Your goal |
With the pictures removed, set down all of the entries below exactly.
● ● ● ● ● ● ●
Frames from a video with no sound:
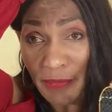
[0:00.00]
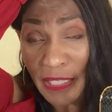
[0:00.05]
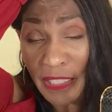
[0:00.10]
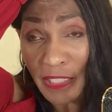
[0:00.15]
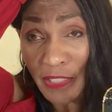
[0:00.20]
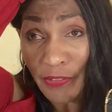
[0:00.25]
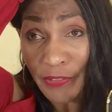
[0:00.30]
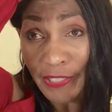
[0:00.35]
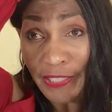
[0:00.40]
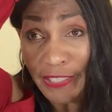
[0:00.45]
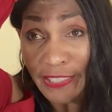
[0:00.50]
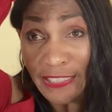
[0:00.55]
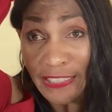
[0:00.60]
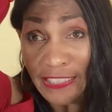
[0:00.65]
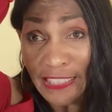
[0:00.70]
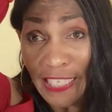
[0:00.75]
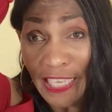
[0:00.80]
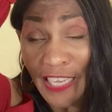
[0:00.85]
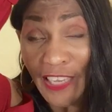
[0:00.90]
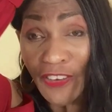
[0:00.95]
based on a
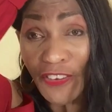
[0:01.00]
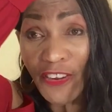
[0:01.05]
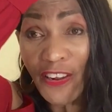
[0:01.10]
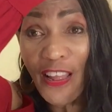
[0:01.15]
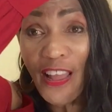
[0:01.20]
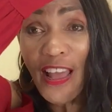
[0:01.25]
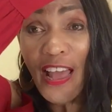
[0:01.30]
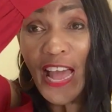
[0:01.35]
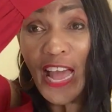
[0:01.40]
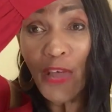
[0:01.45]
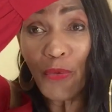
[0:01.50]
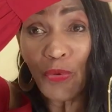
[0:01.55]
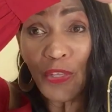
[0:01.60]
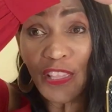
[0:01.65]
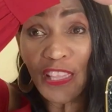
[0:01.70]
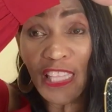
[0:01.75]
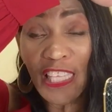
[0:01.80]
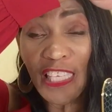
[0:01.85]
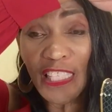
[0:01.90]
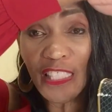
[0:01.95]
container i
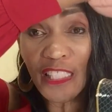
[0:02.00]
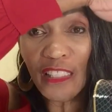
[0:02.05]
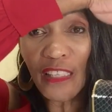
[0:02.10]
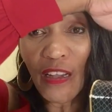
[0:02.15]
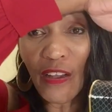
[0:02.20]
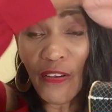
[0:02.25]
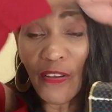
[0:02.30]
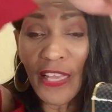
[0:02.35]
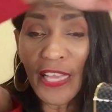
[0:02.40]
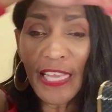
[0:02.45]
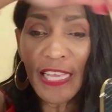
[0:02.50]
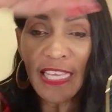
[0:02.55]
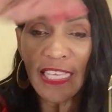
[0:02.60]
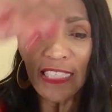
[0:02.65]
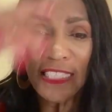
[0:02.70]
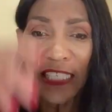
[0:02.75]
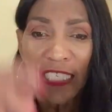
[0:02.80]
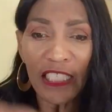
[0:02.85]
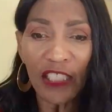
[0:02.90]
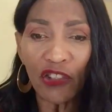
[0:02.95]
would think so
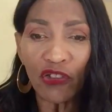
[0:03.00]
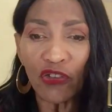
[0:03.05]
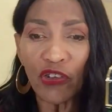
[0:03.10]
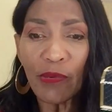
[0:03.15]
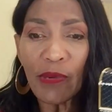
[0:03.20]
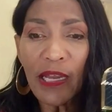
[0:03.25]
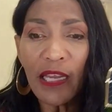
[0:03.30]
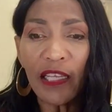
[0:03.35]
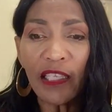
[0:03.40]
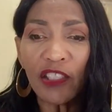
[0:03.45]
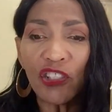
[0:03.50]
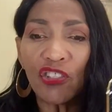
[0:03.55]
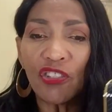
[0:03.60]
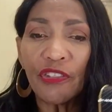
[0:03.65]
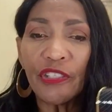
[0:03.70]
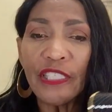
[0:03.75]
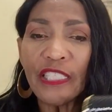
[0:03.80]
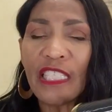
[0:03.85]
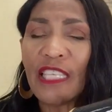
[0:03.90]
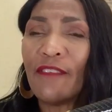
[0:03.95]
it's extremely
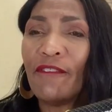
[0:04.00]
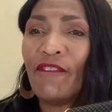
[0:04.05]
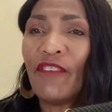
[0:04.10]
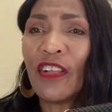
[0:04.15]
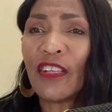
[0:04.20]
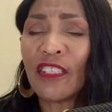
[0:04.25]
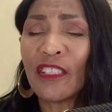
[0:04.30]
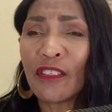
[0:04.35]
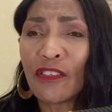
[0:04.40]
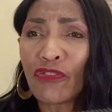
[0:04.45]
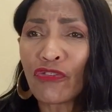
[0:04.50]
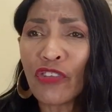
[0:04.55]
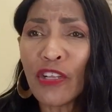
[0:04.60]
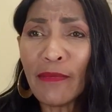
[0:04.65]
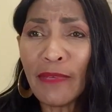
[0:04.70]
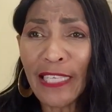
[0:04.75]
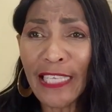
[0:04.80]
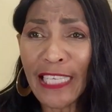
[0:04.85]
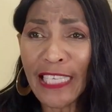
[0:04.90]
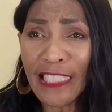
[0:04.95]
luxurious and
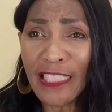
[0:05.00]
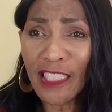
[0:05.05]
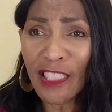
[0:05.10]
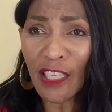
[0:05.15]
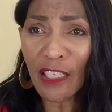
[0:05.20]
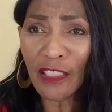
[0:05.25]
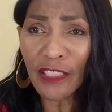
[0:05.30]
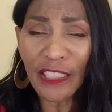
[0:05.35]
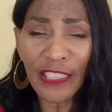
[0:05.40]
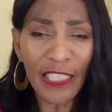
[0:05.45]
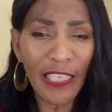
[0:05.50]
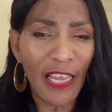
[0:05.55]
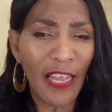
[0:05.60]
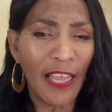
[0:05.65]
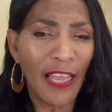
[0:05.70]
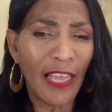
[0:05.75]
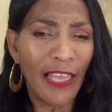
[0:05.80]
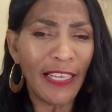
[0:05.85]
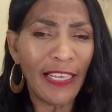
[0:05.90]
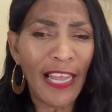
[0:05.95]
extremely indulging
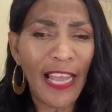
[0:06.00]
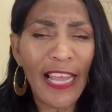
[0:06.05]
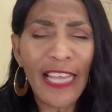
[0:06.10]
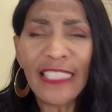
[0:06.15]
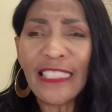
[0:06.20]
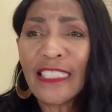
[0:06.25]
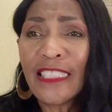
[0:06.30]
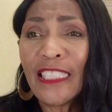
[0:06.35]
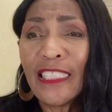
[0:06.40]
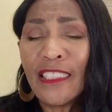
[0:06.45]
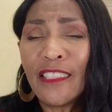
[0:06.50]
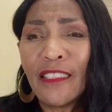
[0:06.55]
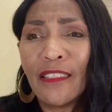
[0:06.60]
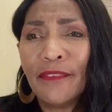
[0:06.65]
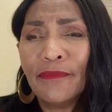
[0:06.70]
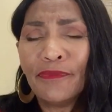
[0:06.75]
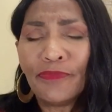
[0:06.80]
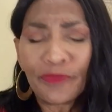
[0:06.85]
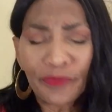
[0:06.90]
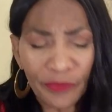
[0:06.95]
and has such a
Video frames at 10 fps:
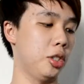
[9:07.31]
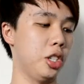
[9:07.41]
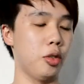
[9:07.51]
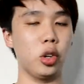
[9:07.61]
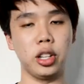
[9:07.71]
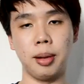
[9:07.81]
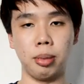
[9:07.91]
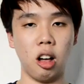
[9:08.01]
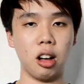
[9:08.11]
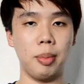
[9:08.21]
She wrote on a
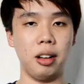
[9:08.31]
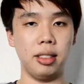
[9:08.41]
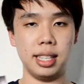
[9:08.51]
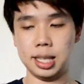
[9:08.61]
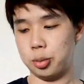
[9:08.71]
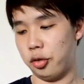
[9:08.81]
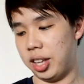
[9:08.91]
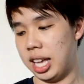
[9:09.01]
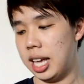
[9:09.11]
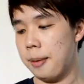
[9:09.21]
blog about this
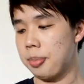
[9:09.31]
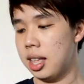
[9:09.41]
movie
● ● ● ● ● ● ●
Written solution |
Frames from a video with no sound:
[0:00.00]
[0:00.05]
[0:00.10]
[0:00.15]
[0:00.20]
[0:00.25]
[0:00.30]
[0:00.35]
[0:00.40]
[0:00.45]
[0:00.50]
[0:00.55]
[0:00.60]
[0:00.65]
[0:00.70]
[0:00.75]
[0:00.80]
[0:00.85]
[0:00.90]
[0:00.95]
based on a
[0:01.00]
[0:01.05]
[0:01.10]
[0:01.15]
[0:01.20]
[0:01.25]
[0:01.30]
[0:01.35]
[0:01.40]
[0:01.45]
[0:01.50]
[0:01.55]
[0:01.60]
[0:01.65]
[0:01.70]
[0:01.75]
[0:01.80]
[0:01.85]
[0:01.90]
[0:01.95]
container i
[0:02.00]
[0:02.05]
[0:02.10]
[0:02.15]
[0:02.20]
[0:02.25]
[0:02.30]
[0:02.35]
[0:02.40]
[0:02.45]
[0:02.50]
[0:02.55]
[0:02.60]
[0:02.65]
[0:02.70]
[0:02.75]
[0:02.80]
[0:02.85]
[0:02.90]
[0:02.95]
would think so
[0:03.00]
[0:03.05]
[0:03.10]
[0:03.15]
[0:03.20]
[0:03.25]
[0:03.30]
[0:03.35]
[0:03.40]
[0:03.45]
[0:03.50]
[0:03.55]
[0:03.60]
[0:03.65]
[0:03.70]
[0:03.75]
[0:03.80]
[0:03.85]
[0:03.90]
[0:03.95]
it's extremely
[0:04.00]
[0:04.05]
[0:04.10]
[0:04.15]
[0:04.20]
[0:04.25]
[0:04.30]
[0:04.35]
[0:04.40]
[0:04.45]
[0:04.50]
[0:04.55]
[0:04.60]
[0:04.65]
[0:04.70]
[0:04.75]
[0:04.80]
[0:04.85]
[0:04.90]
[0:04.95]
luxurious and
[0:05.00]
[0:05.05]
[0:05.10]
[0:05.15]
[0:05.20]
[0:05.25]
[0:05.30]
[0:05.35]
[0:05.40]
[0:05.45]
[0:05.50]
[0:05.55]
[0:05.60]
[0:05.65]
[0:05.70]
[0:05.75]
[0:05.80]
[0:05.85]
[0:05.90]
[0:05.95]
extremely indulging
[0:06.00]
[0:06.05]
[0:06.10]
[0:06.15]
[0:06.20]
[0:06.25]
[0:06.30]
[0:06.35]
[0:06.40]
[0:06.45]
[0:06.50]
[0:06.55]
[0:06.60]
[0:06.65]
[0:06.70]
[0:06.75]
[0:06.80]
[0:06.85]
[0:06.90]
[0:06.95]
and has such a
Video frames at 10 fps:
[9:07.31]
[9:07.41]
[9:07.51]
[9:07.61]
[9:07.71]
[9:07.81]
[9:07.91]
[9:08.01]
[9:08.11]
[9:08.21]
She wrote on a
[9:08.31]
[9:08.41]
[9:08.51]
[9:08.61]
[9:08.71]
[9:08.81]
[9:08.91]
[9:09.01]
[9:09.11]
[9:09.21]
blog about this
[9:09.31]
[9:09.41]
movie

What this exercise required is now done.